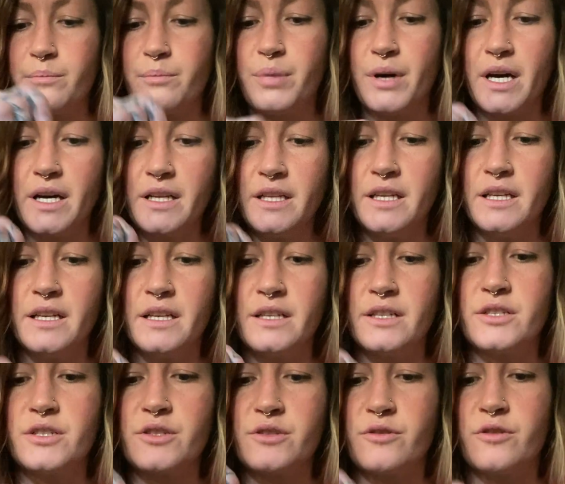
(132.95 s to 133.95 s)

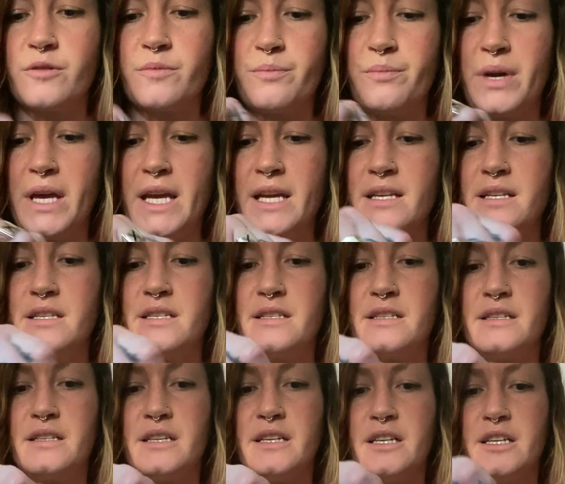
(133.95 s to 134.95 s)
putty-ish or
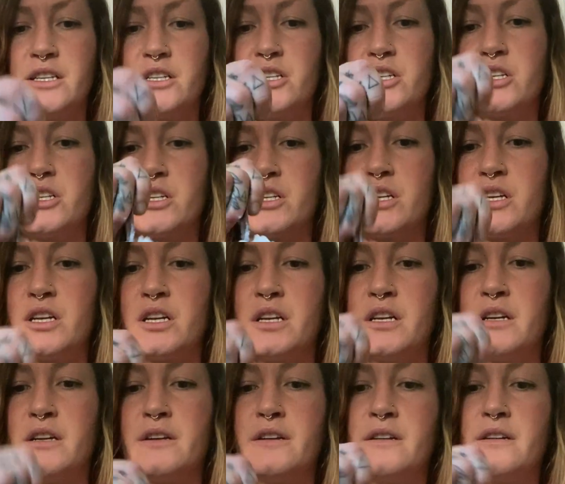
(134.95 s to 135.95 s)
paste-ish.
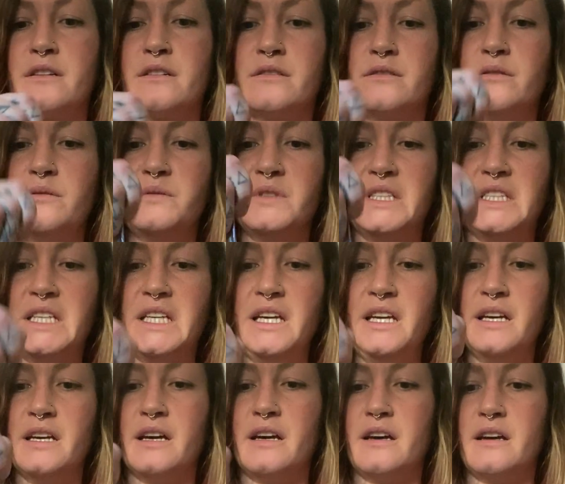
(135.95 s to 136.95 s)
Oh
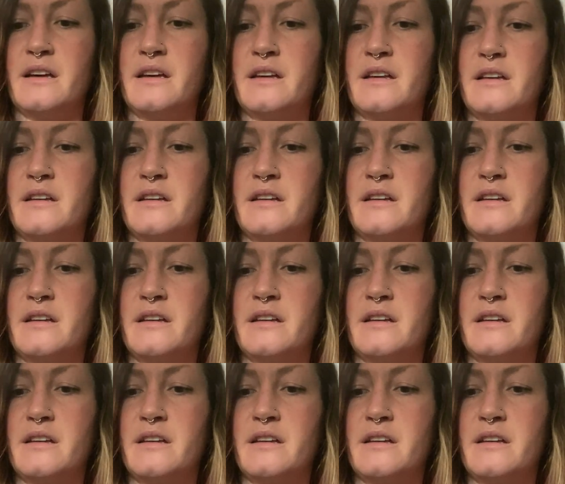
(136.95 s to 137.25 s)
yeah.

........

Work request => All records above are to be output verbatim, with their pictures omitted.

Answer below =>
(132.95 s to 133.95 s)

(133.95 s to 134.95 s)
putty-ish or
(134.95 s to 135.95 s)
paste-ish.
(135.95 s to 136.95 s)
Oh
(136.95 s to 137.25 s)
yeah.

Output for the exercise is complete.